WORK REQUIRED: Would you give the number of lines below in which the string "Bible" appears? Nothing else is needed.
--- DATA TO USE Enclosed Below ---
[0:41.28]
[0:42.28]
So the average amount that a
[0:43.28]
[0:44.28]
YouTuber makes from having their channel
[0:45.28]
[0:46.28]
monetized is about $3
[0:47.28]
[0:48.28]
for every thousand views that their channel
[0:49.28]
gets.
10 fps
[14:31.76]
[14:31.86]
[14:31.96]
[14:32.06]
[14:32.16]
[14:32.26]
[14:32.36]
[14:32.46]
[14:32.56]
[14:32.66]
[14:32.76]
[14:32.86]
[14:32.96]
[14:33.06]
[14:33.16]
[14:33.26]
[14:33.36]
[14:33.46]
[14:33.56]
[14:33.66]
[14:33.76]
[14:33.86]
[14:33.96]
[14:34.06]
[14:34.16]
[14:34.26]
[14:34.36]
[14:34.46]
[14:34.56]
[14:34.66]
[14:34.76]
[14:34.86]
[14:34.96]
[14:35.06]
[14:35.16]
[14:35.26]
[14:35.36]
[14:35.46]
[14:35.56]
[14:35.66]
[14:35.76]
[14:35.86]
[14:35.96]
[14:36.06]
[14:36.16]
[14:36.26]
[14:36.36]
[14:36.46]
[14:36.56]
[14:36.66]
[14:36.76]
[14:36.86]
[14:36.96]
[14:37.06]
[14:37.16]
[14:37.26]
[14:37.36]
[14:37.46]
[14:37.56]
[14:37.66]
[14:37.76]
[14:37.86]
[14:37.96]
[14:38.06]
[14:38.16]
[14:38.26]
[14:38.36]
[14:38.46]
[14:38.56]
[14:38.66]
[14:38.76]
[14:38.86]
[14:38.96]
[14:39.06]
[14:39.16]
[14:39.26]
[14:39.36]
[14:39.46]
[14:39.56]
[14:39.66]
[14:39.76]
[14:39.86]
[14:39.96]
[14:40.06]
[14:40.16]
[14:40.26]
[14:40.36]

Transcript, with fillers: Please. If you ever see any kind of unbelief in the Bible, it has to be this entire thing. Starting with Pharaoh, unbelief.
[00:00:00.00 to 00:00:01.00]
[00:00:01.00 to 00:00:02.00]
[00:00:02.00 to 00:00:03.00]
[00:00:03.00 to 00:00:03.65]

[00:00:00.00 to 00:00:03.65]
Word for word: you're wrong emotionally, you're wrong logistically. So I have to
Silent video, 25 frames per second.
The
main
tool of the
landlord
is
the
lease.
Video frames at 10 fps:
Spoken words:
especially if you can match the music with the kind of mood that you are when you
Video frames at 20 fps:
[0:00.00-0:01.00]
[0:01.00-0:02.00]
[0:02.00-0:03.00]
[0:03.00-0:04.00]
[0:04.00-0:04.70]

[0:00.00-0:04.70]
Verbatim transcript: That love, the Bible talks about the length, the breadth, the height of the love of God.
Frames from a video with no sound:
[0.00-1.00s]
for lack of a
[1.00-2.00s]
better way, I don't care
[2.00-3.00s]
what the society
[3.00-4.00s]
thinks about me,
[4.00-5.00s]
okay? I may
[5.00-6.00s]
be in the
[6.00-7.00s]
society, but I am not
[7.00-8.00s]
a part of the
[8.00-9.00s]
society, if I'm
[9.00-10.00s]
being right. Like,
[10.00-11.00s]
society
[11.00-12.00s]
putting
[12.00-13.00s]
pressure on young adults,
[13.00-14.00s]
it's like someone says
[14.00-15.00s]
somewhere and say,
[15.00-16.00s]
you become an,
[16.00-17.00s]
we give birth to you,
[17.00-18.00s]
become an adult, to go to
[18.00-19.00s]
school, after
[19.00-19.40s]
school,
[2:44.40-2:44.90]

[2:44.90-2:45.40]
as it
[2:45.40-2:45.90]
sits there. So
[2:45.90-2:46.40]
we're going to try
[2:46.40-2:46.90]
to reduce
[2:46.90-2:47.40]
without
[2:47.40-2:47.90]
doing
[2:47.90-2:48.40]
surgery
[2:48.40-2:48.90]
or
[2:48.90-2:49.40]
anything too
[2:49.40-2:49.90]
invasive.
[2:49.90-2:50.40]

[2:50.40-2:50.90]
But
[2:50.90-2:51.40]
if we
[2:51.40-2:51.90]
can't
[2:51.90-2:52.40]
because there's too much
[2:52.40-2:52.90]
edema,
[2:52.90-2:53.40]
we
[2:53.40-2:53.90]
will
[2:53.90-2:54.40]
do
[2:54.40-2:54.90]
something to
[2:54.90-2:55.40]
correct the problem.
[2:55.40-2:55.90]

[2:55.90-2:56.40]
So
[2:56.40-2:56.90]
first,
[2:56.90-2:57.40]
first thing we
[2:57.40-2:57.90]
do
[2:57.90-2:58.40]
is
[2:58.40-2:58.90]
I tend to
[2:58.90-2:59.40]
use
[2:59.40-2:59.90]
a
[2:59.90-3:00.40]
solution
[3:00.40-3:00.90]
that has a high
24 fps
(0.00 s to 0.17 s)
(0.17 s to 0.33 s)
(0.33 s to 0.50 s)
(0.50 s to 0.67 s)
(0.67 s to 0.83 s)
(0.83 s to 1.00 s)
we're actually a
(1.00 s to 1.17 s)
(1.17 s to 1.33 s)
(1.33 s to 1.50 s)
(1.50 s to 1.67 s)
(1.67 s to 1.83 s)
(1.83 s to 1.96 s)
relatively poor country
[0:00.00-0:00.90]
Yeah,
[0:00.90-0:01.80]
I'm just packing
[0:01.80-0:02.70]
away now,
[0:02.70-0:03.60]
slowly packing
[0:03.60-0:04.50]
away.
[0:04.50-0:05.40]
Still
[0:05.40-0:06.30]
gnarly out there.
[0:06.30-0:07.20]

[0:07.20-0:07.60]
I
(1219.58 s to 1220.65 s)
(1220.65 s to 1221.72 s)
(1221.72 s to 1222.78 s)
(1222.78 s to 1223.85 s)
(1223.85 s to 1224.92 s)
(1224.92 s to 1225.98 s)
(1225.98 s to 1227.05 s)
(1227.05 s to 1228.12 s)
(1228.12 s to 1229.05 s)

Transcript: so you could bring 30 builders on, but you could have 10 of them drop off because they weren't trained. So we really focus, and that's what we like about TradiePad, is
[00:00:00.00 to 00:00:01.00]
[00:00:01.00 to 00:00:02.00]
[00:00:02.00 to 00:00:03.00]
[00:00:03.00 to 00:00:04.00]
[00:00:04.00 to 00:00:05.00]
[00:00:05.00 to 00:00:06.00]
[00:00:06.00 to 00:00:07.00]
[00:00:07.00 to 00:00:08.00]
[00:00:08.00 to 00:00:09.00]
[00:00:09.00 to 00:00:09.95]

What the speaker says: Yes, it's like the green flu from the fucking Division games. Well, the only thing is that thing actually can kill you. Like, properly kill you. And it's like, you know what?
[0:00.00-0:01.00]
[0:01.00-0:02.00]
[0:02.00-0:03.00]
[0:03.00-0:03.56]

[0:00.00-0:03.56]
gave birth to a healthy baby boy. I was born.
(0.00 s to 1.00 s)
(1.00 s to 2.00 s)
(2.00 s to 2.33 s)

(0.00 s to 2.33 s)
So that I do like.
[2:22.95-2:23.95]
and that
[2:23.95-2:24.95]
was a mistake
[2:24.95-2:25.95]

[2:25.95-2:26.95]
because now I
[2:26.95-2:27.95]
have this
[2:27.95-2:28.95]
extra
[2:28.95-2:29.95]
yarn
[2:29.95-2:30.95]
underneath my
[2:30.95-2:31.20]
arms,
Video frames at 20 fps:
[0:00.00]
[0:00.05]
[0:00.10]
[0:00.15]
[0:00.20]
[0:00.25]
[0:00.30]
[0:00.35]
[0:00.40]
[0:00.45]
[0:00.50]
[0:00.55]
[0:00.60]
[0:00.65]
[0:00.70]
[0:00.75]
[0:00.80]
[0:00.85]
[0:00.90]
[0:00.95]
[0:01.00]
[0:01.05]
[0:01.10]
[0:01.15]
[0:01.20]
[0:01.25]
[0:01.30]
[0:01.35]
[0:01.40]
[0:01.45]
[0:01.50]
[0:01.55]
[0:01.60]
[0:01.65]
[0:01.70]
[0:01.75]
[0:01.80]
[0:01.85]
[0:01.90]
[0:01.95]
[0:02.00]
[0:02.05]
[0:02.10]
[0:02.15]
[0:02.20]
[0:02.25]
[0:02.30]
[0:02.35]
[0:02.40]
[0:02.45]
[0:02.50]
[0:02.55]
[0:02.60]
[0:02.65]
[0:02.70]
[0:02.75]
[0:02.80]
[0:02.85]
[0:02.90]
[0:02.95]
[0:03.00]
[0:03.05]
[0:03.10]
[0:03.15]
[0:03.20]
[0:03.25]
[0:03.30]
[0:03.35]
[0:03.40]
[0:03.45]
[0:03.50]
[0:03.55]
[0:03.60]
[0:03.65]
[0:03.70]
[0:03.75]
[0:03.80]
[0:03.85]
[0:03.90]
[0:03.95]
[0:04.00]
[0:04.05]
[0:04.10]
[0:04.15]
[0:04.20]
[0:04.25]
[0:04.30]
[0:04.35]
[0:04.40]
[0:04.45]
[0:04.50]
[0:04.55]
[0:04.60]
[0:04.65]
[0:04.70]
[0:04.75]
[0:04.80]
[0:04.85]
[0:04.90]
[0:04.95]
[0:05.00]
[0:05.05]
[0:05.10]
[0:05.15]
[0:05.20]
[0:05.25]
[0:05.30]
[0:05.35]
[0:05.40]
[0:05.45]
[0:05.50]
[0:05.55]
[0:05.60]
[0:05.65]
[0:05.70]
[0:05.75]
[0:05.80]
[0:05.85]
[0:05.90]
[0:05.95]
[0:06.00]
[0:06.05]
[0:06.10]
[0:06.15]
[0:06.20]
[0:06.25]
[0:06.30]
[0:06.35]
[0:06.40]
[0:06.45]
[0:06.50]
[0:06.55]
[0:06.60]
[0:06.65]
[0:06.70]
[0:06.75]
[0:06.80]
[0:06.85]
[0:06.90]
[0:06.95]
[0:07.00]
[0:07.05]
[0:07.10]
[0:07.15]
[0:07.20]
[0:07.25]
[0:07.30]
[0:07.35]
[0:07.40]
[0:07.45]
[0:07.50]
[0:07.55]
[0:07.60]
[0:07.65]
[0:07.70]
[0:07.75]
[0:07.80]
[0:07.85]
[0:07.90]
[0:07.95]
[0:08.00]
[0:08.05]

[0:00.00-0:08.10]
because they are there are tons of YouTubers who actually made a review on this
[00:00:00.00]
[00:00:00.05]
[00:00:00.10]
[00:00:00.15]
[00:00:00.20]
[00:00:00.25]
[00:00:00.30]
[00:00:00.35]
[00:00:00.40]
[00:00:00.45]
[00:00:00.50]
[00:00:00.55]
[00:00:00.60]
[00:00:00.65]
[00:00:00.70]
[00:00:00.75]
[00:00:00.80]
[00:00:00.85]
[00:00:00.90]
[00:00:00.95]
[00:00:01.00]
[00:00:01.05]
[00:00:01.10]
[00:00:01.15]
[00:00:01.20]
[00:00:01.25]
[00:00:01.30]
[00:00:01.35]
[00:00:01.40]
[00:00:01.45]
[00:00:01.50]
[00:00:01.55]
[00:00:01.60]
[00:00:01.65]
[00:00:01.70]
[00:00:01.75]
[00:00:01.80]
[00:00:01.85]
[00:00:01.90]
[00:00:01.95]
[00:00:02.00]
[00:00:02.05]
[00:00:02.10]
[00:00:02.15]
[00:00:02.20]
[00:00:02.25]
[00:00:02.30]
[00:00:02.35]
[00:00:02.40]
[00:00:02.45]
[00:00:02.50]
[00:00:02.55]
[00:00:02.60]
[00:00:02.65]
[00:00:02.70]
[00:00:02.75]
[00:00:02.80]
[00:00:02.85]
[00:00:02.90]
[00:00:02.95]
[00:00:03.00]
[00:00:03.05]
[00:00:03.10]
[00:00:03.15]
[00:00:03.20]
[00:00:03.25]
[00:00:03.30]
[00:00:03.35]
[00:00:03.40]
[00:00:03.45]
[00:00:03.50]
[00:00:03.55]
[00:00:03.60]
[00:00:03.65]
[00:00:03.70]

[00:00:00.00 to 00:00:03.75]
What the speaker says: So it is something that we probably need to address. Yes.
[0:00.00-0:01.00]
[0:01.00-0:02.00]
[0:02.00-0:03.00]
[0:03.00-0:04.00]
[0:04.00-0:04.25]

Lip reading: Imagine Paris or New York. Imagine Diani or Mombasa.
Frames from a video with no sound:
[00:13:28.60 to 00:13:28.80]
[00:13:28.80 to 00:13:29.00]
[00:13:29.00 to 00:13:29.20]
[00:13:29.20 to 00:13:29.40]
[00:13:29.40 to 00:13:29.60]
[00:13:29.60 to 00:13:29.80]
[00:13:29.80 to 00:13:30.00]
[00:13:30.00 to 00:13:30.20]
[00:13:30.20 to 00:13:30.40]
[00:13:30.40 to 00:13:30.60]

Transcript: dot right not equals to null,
--- End of Enclosed DATA TO USE ---
SOLUTION TO THIS PROBLEM: 2